The trouble with that is that not only is it absurd to say you can spot a Muslim, who may come from any of a hundred different countries in Europe, South America, Asia, the Middle East and Africa, but that you have the right to single out an ethnic group — even if a stereotype of that group were to exist — and make it difficult for its members to board a jetliner, ride a subway or drive a car.

It is annoying, degrading and frustrating. “Stop me once because someone fitting my description or driving a car like mine is a suspect in a crime and I shrug and comply,” William Raspberry, the African American commentator wrote recently. “Stop me repeatedly because of how I look and I respond with less and less grace.”

We all recall in this context what happened to a member of President Bush’s secret service detail, an Arab American, on Christmas Day, 2002, who was kicked off an American Airlines flight after a flight attendant noticed the man was carrying a book “written in an Arabic style print.” Lawyers for the bodyguard (whose name was withheld) said at a press conference at the time that “the incident would not have happened if he had not been of Middle Eastern extraction.”

There are more than three million people of Arab descent in the United States, many of whose ancestors arrived at Ellis Island around the 1850s. Since Sept. 11, 2001, there has been a backlash against these Americans, including verbal, and at times physical, assaults, the vandalism of mosques with racial graffiti, and bigoted slurs hurled at women wearing the hijab.

To be sure, the perpetrators are an absolute minority, and since their acts are considered hate crimes the authorities were quick to pursue and prosecute them. Moreover, the Department of Justice has instituted a program recently aimed at training police officers and other law enforcement officials in understanding Muslim culture.

Yes, there is a minority of Americans out there who are being whipped into a frenzy by, among others, semi-literate oafs on talk radio.

Take the case of talk show host Michael Graham (no relation to the evangelist Franklin Graham, who called Islam an evil religion) at WMAL-AM radio station here in Washington. Graham, on the air, has called Islam “a terrorist organization,” coupling that with other dimwitted, anti-Muslim observations on his three-hour show on July 25.

The station suspended Graham for two weeks, without pay, and conditioned his return to the mid-morning show on his reading a station-approved statement in which he would have had to say no more than that his remarks were “too broad” and that he sometimes uses “hyperbole” — a soft kind of apology if there ever was one.

Graham refused, saying: “I will not apologize for something that is true.”
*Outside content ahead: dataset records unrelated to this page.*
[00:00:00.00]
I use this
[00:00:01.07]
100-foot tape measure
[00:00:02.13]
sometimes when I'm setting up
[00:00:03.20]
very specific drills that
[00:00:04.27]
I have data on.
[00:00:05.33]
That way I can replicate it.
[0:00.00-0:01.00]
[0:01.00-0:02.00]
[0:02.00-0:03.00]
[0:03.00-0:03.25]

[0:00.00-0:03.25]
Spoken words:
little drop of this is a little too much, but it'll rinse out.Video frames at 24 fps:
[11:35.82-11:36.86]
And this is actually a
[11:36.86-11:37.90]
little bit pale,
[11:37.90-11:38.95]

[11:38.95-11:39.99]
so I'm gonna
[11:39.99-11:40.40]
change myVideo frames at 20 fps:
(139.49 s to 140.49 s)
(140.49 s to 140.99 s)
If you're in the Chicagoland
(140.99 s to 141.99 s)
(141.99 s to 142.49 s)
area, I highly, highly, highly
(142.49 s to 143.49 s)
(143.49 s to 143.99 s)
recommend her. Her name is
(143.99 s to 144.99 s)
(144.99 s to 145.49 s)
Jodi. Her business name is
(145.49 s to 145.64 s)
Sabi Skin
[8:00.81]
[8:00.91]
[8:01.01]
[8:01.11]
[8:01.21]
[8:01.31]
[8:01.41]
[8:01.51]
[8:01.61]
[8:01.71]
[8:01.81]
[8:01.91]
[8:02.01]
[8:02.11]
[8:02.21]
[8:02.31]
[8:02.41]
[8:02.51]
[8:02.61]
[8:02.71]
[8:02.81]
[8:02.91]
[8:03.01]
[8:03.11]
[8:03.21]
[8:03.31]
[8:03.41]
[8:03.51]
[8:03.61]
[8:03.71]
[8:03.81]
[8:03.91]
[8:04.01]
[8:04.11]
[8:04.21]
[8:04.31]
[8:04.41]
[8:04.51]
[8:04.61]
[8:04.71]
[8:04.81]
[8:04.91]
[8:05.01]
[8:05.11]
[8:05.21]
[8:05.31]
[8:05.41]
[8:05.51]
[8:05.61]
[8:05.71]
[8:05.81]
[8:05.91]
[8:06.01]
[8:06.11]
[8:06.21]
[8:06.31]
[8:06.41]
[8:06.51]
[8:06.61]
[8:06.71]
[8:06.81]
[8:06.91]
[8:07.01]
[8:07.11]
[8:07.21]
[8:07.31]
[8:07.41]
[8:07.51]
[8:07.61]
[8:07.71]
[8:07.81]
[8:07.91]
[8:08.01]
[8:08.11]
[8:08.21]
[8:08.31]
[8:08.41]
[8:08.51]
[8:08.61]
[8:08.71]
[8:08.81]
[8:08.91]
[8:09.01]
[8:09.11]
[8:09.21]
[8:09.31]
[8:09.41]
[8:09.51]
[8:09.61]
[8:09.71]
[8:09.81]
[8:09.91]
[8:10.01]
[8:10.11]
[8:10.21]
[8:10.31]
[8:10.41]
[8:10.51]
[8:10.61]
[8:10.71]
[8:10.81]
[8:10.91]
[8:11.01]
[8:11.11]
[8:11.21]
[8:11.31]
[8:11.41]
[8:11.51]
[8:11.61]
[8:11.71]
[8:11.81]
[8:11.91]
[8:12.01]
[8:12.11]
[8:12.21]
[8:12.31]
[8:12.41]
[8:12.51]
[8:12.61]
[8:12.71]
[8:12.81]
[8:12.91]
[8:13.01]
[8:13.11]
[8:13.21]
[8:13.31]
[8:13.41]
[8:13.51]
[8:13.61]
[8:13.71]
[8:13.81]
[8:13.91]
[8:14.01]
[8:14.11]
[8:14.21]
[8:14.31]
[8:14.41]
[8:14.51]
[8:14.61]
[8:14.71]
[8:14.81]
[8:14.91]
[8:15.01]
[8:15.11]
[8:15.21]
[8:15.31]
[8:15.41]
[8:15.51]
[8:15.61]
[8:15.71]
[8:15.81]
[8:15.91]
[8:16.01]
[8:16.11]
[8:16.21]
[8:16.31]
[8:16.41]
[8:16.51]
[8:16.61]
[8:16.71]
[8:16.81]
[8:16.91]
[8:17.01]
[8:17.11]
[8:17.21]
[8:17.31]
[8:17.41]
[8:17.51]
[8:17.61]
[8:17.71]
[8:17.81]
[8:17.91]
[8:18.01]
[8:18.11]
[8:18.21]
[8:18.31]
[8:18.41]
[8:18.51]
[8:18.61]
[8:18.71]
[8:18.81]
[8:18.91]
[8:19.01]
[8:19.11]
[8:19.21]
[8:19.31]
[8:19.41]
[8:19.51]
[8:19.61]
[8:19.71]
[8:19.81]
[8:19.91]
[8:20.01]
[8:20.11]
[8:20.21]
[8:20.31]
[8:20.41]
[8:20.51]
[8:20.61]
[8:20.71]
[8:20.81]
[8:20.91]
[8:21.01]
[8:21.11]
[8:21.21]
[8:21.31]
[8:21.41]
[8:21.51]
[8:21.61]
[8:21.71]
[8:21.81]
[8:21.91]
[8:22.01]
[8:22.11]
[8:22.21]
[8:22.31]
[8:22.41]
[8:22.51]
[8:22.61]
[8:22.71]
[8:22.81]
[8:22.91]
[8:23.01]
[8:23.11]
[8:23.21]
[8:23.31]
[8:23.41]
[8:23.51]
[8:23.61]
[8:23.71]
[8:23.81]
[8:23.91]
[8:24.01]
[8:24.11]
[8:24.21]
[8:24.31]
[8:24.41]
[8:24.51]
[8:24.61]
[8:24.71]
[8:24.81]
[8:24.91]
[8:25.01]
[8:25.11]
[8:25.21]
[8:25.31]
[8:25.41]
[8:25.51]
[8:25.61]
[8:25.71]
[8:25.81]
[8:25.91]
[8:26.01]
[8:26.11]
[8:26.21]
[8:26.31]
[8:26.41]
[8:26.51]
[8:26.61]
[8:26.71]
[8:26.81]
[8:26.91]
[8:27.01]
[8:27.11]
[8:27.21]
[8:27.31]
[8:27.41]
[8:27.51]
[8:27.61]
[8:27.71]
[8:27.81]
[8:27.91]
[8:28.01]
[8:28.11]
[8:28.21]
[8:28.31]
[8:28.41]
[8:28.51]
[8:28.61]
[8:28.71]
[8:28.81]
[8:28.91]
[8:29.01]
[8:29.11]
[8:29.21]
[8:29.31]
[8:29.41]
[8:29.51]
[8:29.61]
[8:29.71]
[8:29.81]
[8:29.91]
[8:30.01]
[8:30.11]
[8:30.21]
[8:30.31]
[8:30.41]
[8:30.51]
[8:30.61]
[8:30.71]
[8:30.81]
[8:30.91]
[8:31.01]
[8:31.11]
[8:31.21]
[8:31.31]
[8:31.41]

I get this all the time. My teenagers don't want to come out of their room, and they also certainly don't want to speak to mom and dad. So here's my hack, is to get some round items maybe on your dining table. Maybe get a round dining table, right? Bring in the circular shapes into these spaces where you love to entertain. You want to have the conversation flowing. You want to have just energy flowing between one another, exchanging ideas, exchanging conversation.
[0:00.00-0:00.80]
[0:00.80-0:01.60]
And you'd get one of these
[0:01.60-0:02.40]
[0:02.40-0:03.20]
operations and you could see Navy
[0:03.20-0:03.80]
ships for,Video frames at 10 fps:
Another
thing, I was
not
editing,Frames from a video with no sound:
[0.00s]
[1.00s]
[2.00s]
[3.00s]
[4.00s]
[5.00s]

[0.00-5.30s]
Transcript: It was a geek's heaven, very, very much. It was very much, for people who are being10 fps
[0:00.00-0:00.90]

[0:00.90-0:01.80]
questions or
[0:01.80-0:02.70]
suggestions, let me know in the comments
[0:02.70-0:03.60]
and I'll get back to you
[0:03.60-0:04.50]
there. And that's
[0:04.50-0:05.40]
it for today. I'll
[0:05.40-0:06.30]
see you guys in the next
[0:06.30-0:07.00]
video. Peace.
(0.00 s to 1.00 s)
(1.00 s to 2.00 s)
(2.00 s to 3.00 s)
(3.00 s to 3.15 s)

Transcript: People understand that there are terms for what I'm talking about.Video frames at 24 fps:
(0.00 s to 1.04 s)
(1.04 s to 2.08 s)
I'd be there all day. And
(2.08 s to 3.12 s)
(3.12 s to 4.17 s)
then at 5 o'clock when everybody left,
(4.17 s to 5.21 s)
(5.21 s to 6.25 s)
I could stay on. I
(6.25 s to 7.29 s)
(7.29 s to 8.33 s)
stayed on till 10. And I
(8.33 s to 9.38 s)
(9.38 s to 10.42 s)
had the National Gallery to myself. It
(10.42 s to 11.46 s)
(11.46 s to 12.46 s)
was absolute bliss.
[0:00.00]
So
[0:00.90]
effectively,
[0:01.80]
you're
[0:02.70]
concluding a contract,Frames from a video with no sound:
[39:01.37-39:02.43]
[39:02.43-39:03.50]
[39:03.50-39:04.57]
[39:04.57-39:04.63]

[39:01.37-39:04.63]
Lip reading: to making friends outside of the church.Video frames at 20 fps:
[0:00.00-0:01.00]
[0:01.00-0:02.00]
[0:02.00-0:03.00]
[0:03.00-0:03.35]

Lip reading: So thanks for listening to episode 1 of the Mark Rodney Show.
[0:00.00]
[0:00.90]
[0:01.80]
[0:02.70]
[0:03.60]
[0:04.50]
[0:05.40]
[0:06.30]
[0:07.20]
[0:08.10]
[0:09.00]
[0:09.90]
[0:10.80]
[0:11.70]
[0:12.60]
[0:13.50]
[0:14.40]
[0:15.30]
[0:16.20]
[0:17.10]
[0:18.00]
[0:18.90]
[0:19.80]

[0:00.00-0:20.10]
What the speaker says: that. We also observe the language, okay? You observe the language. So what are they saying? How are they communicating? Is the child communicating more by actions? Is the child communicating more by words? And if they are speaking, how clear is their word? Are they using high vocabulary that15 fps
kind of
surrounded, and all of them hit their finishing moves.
Okay, you may think of Graham as a buffoon, which clearly he is (in 1999 he was fired from a Charlotte station for claiming that the killing of athletes was a “minor benefit” of the Columbine shootings), but he is not the first talk show host to use intemperate and insensitive language to describe Islam and Muslims, conflating the war on terrorism with their fellow Americans who happen to be of a different ethnic and religious background. And listeners call in, demanding more racial profiling — of races other than their own.

Still, let us keep one thing firmly in mind: These people are not the mainstream. To most Americans, indeed to the overwhelming majority of Americans, who are essentially decent, reasonable and responsible folk, the anti-Muslim sentiments they have come to harbor, like the anti-Japanese sentiments they harbored during the 1940s, are a temporary expedient of passion, a hurt derived from Sept.11.

Somewhere along the line, they will hammer out an inner understanding of that dreadful day, within the framework of a rational — shall way say, genuinely American — vision of who those other Americans are who happen to be Muslim, Arab, Asian and, well, swarthy looking.

Americans, after all, are the sum total of communities of immigrants who come, literally, from every country in the world.

The racism of people like Graham, however, is the root fiber of their social consciousness, their values, their mindset. That kind of racism is a false departure from the “American way,” and the violence of its articulation merely proves its moral bankruptcy.

Meanwhile, Muslim Americans in the US, because of 9/11 will have to contend with being watched 24/11.